Work place: Department of Aeronautical Engineering, Bangabandhu Sheikh Mujibur Rahman Aviation and Aerospace University (BSMRAAU), Dhaka, Bangladesh
E-mail: j.farabi@bsmraau.edu.bd
Website:
Research Interests: Engineering, Chemical Engineering
Biography
Jarief Farabi is currently working as Lecturer in Department of Aeronautical Engineering at Bangabandhu Sheikh Mujibur Rahman Aviation and Aerospace University (BSMRAAU), Bangladesh. He received his BEng in Aerospace Engineering from University of Surrey in 2015 and M.Sc. in Aerospace Engineering from Coventry University, UK in 2017. He worked as Project Technical Assistant at TWI Ltd under Brunel Innovation Centre in Cambridge, UK for a year on EU and IUK project. Besides, He is also working as Research Associate at University of Dhaka, Bangladesh under Department of Applied Chemistry and Chemical Engineering. He has attended 10th Anniversary, 2019 Class of the Princeton-Combustion Institute Summer School, Princeton University, New Jersey, USA. His research and technical interests are CFD simulation of combustion, different turbulence models, aerodynamics, heat transfer and multi-phase flow; FEA modeling and design optimization of advance aerospace materials.

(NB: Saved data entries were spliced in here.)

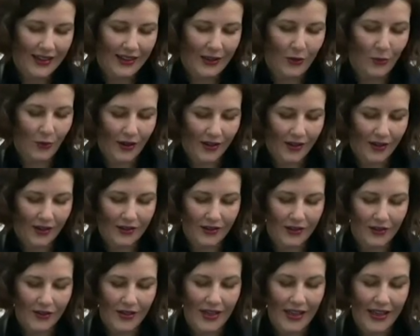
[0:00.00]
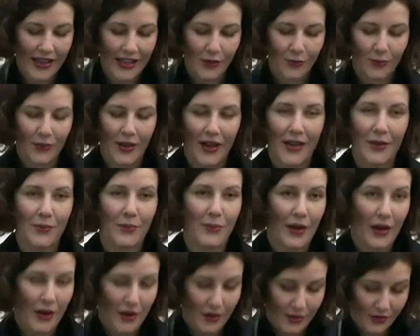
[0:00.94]
The work undertaken by
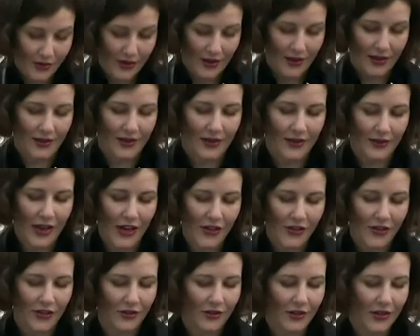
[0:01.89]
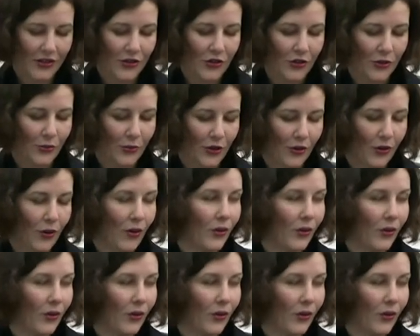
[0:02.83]
BEOC and national consumer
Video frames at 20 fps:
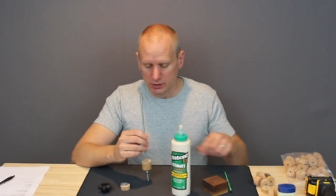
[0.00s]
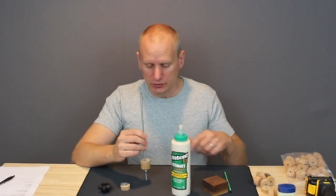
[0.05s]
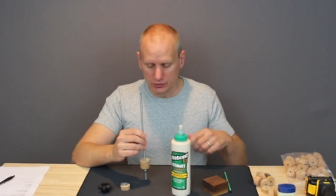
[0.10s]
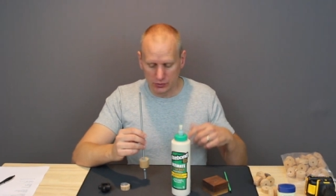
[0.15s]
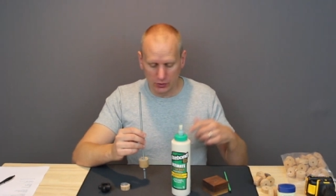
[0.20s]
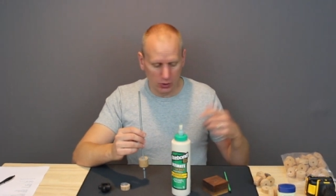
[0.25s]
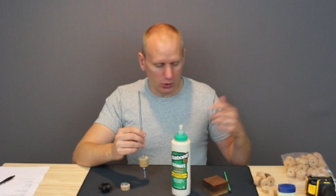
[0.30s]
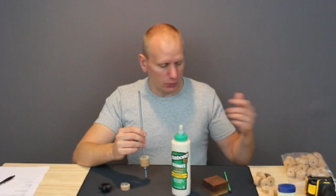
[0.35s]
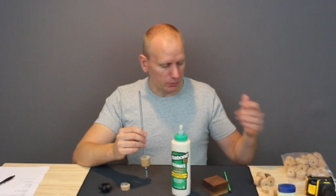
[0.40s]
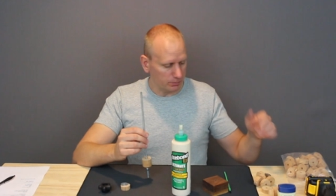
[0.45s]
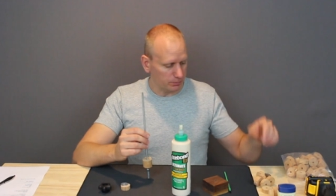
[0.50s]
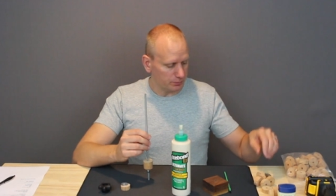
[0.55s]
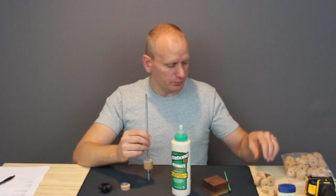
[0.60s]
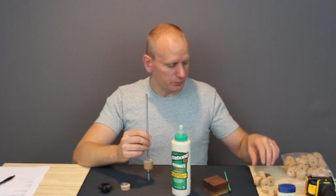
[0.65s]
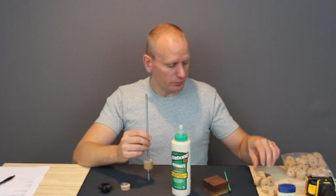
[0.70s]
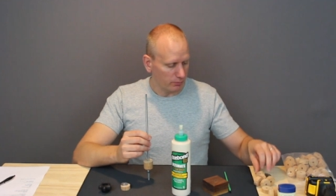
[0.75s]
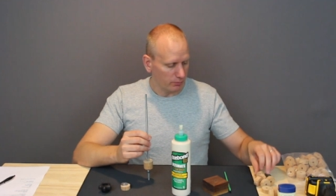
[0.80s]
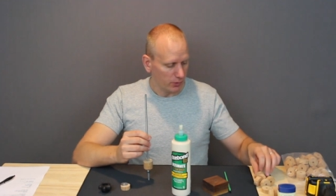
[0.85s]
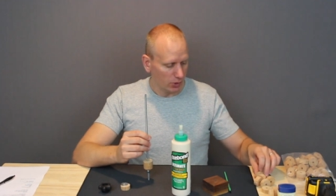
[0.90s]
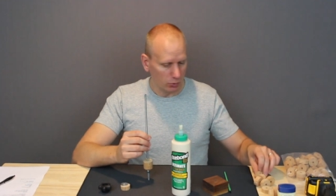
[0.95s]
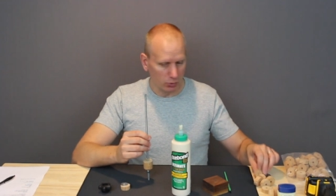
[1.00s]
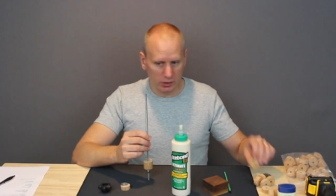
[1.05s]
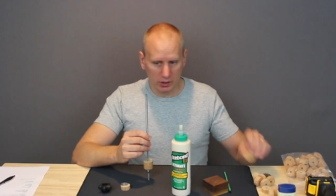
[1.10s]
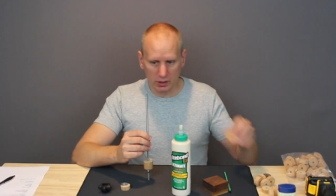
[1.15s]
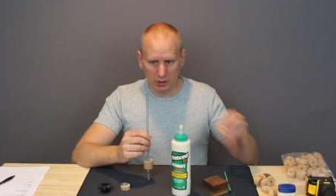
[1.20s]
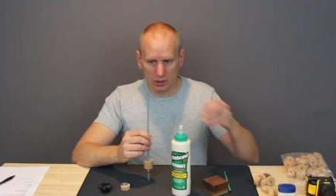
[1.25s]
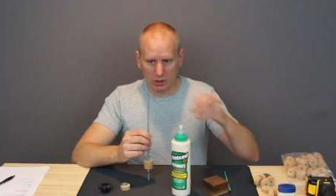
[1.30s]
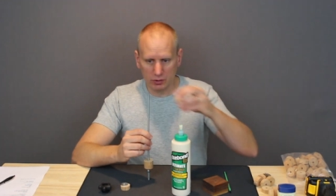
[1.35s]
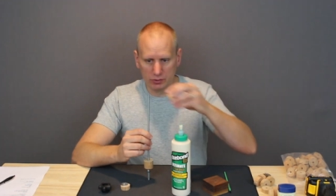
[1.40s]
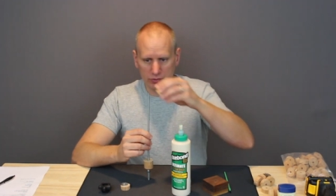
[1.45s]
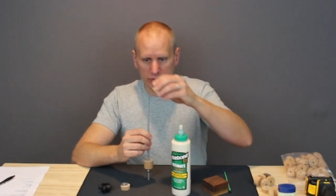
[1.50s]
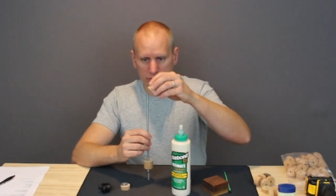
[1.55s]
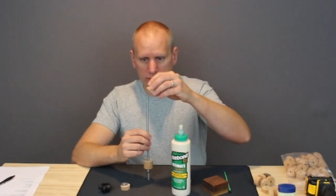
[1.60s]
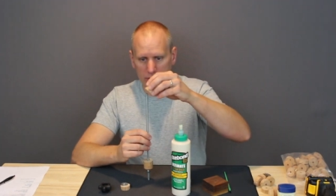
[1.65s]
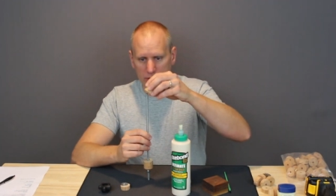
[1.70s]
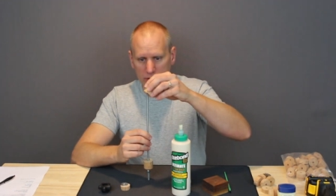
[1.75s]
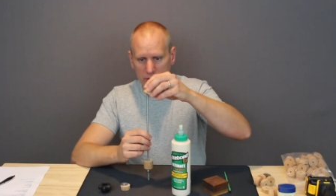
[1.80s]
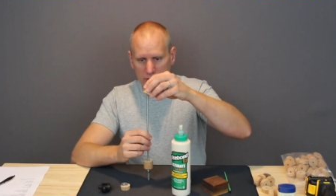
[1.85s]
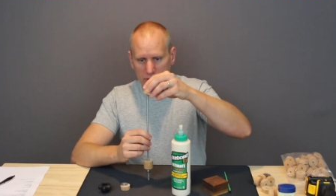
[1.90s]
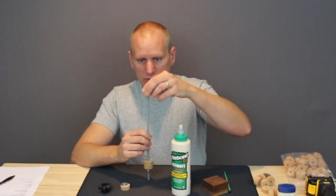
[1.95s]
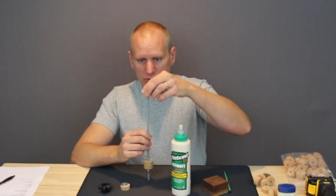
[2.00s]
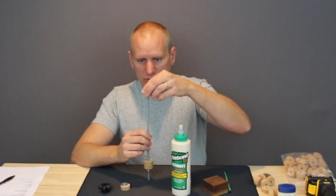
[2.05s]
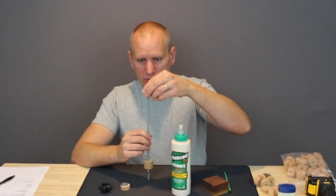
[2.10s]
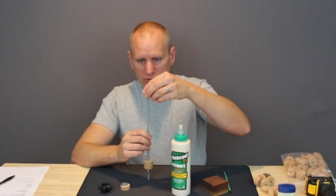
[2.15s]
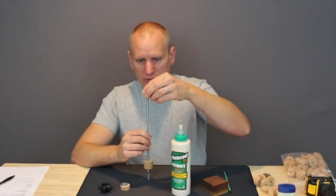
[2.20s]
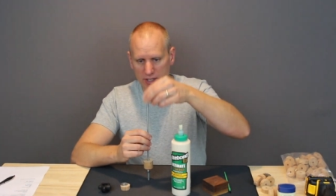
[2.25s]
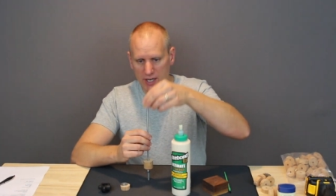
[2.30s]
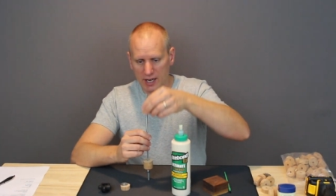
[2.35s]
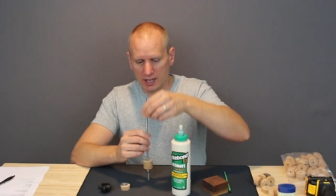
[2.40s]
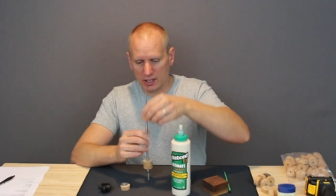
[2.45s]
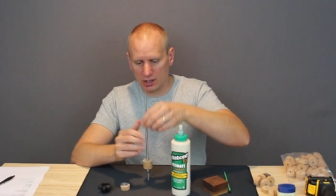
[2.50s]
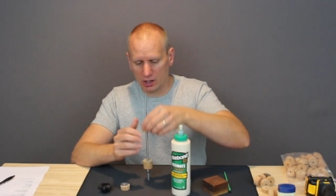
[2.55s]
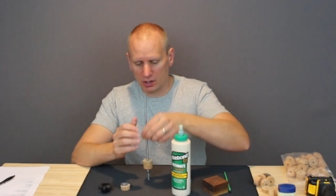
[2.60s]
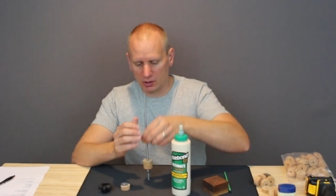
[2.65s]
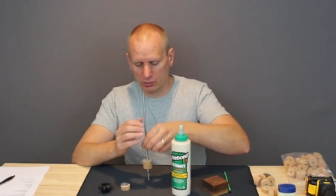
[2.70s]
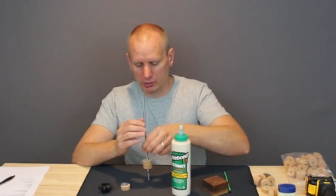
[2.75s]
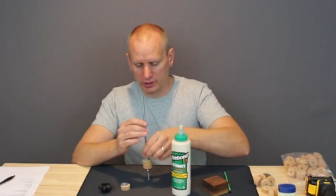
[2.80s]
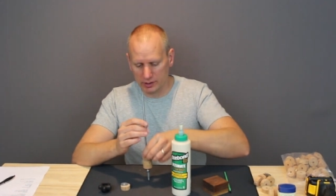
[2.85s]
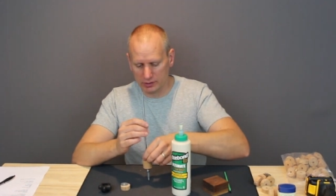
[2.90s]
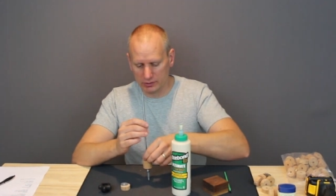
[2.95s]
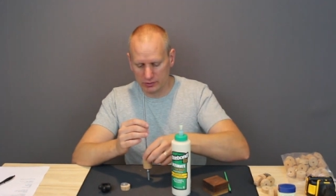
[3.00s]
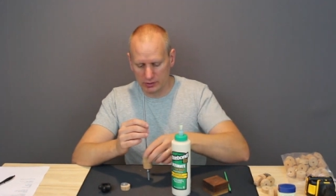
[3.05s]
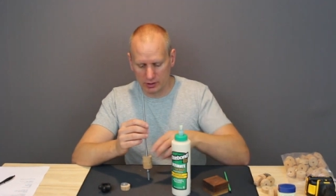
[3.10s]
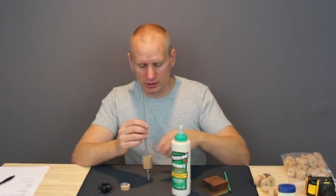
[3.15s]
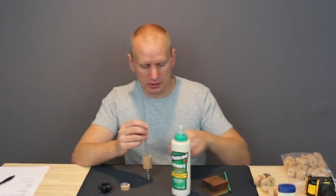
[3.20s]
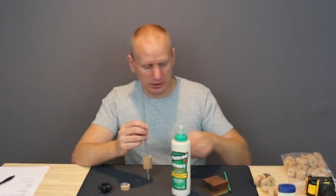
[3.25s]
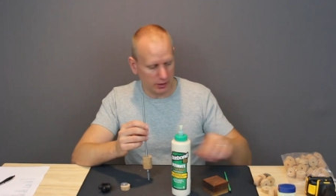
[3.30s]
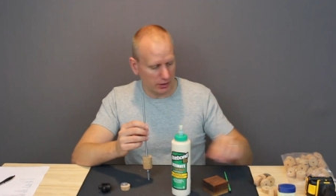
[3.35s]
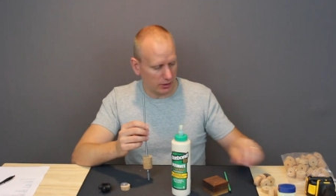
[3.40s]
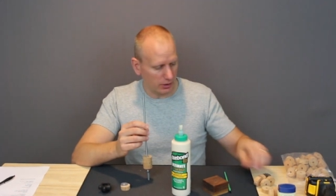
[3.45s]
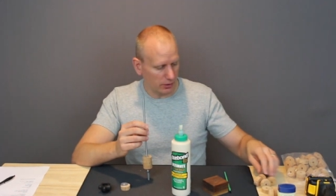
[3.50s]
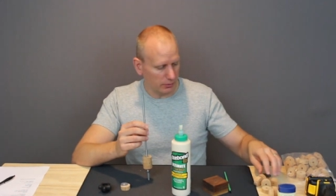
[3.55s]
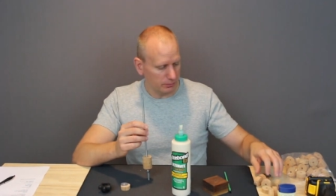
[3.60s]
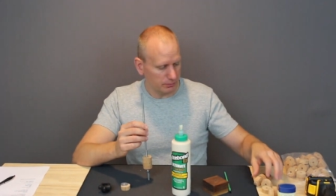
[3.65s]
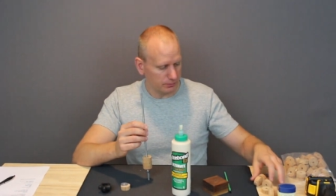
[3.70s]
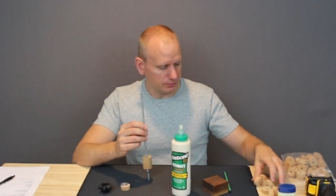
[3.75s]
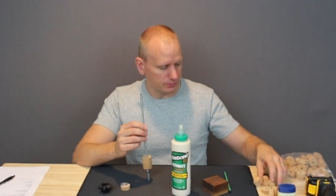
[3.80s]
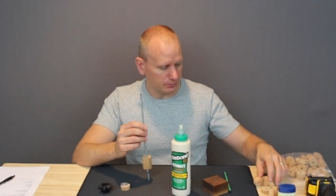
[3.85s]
So we're going to go stack our rings on here.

By Jarief Farabi Mohammad Ismail Ebrahim Abtahizadeh
DOI: https://doi.org/10.5815/ijem.2021.03.01, Pub. Date: 8 Jun. 2021
Numerical study simplifies the challenges associated with the study of moderate and intense low oxygen Dilution (MILD) combustion. In this study, the numerical investigation of turbulent non-premixed combustion in a Delft Co-flow Burner presents, which emulates MILD combustion behaviour. MILD combustion yields high thermal and fuel efficiency along with very low emission of pollutants. Using commercial ANSYS software, this study focuses on assessing the performance of two different turbulent-chemistry interactions models: a) Eddy Dissipation Concept (EDC) with reduced chemical kinetic schemes with 22 species (DRM 22) and b) Steady Diffusion Flamelet model, which is adopted in the Probability Density Function (PDF) approach method using chemical kinetic schemes GRI mech 3.0. The results of numerical simulations are compared with available experimental data measurement and calculated by solving the k-epsilon realizable turbulence model for two different jet fuel Reynolds numbers of 4100 and 8800. It has observed that the Steady Diffusion Flamelet PDF model approach shows moderately better agreement with the predicting temperature fields of experimental data using chemical Mechanism GRI mech 3.0 than the EDC model approach with a chemical mechanism with DRM 22. However, both models perform a better understanding for predicting the velocity field with experimental data. The models also predict and capture the effects of lift-off height (ignition kernel) with increasing of fuel jet Reynolds number, Overall, despite having more computational cost, the EDC model approach with GRI mech 3.0 yields better prediction. These featured models are suitable for the application of complex industrial combustion concentrating low emission combustion.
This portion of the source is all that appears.